DATA FOR THIS TASK below:
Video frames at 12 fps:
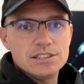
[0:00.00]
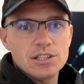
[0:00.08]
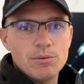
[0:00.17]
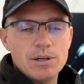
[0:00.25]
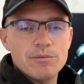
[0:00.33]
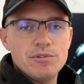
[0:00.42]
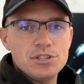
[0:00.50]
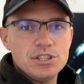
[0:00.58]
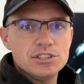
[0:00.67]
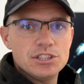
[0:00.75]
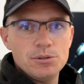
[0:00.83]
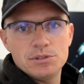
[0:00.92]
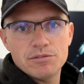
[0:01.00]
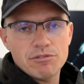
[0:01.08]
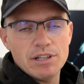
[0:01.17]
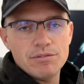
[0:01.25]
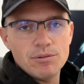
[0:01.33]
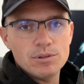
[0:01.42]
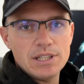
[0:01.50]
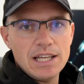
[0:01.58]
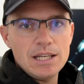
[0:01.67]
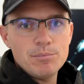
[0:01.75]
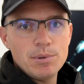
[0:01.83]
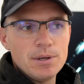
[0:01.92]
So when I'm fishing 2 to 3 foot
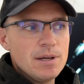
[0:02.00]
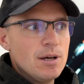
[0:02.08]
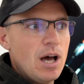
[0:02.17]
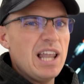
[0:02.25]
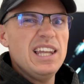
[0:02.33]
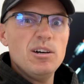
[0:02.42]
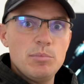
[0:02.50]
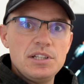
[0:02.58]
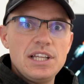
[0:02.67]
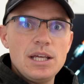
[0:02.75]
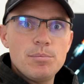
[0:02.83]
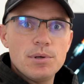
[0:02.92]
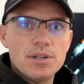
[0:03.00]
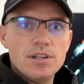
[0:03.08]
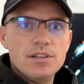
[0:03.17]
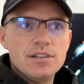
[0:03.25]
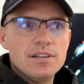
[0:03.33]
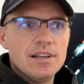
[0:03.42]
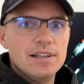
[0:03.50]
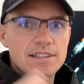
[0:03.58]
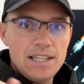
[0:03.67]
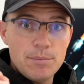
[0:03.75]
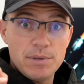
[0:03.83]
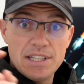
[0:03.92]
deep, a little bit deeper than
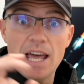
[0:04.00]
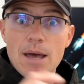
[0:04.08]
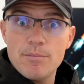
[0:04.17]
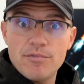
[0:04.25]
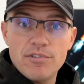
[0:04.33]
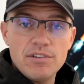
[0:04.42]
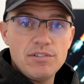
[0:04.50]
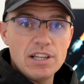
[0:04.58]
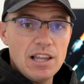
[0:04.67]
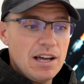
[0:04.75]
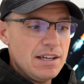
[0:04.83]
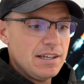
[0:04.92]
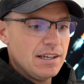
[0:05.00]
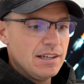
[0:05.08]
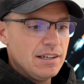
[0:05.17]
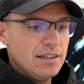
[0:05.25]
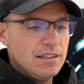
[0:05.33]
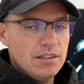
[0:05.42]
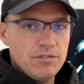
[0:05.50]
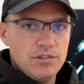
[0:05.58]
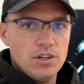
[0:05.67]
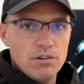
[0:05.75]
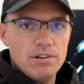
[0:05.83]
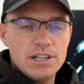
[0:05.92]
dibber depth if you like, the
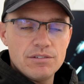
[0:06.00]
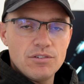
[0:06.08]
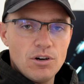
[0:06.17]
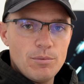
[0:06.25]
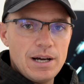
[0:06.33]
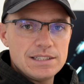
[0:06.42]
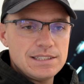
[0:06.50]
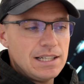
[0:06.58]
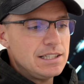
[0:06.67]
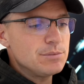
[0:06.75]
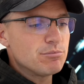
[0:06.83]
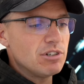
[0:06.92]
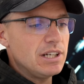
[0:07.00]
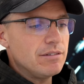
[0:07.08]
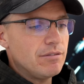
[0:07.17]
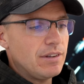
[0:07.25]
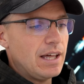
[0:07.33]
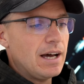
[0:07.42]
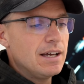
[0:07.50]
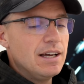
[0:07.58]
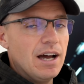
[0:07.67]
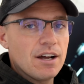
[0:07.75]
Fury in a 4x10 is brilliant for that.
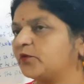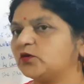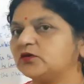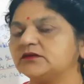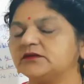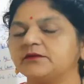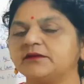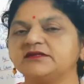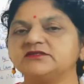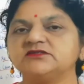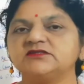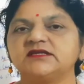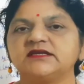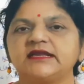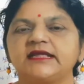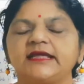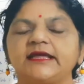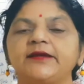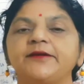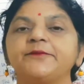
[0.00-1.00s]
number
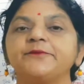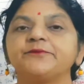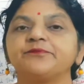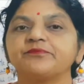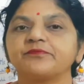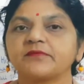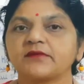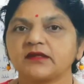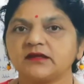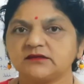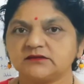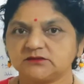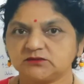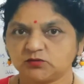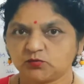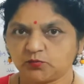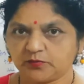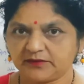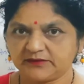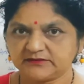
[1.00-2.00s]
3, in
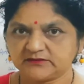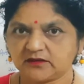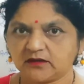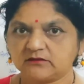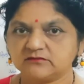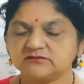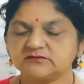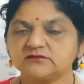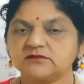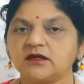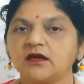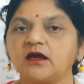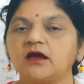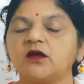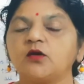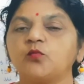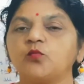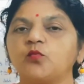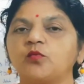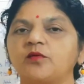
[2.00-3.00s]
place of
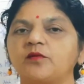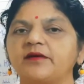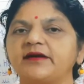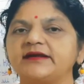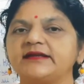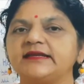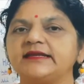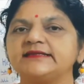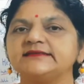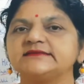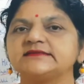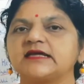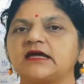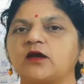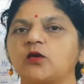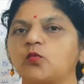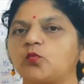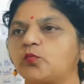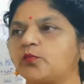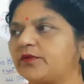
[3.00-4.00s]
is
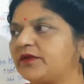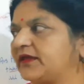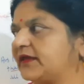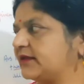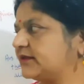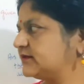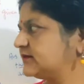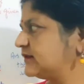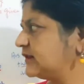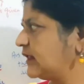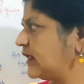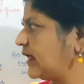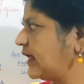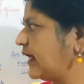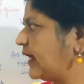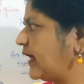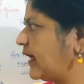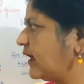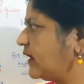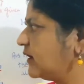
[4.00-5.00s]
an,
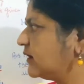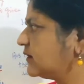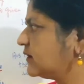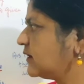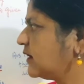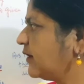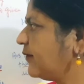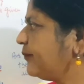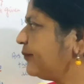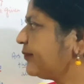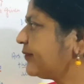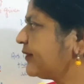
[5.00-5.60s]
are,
End of DATA FOR THIS TASK.
--- ACTIVITY ---
Each record above should come back exactly the same, only without its pictures.

--- ANSWER SECTION ---
Video frames at 12 fps:
[0:00.00]
[0:00.08]
[0:00.17]
[0:00.25]
[0:00.33]
[0:00.42]
[0:00.50]
[0:00.58]
[0:00.67]
[0:00.75]
[0:00.83]
[0:00.92]
[0:01.00]
[0:01.08]
[0:01.17]
[0:01.25]
[0:01.33]
[0:01.42]
[0:01.50]
[0:01.58]
[0:01.67]
[0:01.75]
[0:01.83]
[0:01.92]
So when I'm fishing 2 to 3 foot
[0:02.00]
[0:02.08]
[0:02.17]
[0:02.25]
[0:02.33]
[0:02.42]
[0:02.50]
[0:02.58]
[0:02.67]
[0:02.75]
[0:02.83]
[0:02.92]
[0:03.00]
[0:03.08]
[0:03.17]
[0:03.25]
[0:03.33]
[0:03.42]
[0:03.50]
[0:03.58]
[0:03.67]
[0:03.75]
[0:03.83]
[0:03.92]
deep, a little bit deeper than
[0:04.00]
[0:04.08]
[0:04.17]
[0:04.25]
[0:04.33]
[0:04.42]
[0:04.50]
[0:04.58]
[0:04.67]
[0:04.75]
[0:04.83]
[0:04.92]
[0:05.00]
[0:05.08]
[0:05.17]
[0:05.25]
[0:05.33]
[0:05.42]
[0:05.50]
[0:05.58]
[0:05.67]
[0:05.75]
[0:05.83]
[0:05.92]
dibber depth if you like, the
[0:06.00]
[0:06.08]
[0:06.17]
[0:06.25]
[0:06.33]
[0:06.42]
[0:06.50]
[0:06.58]
[0:06.67]
[0:06.75]
[0:06.83]
[0:06.92]
[0:07.00]
[0:07.08]
[0:07.17]
[0:07.25]
[0:07.33]
[0:07.42]
[0:07.50]
[0:07.58]
[0:07.67]
[0:07.75]
Fury in a 4x10 is brilliant for that.
[0.00-1.00s]
number
[1.00-2.00s]
3, in
[2.00-3.00s]
place of
[3.00-4.00s]
is
[4.00-5.00s]
an,
[5.00-5.60s]
are,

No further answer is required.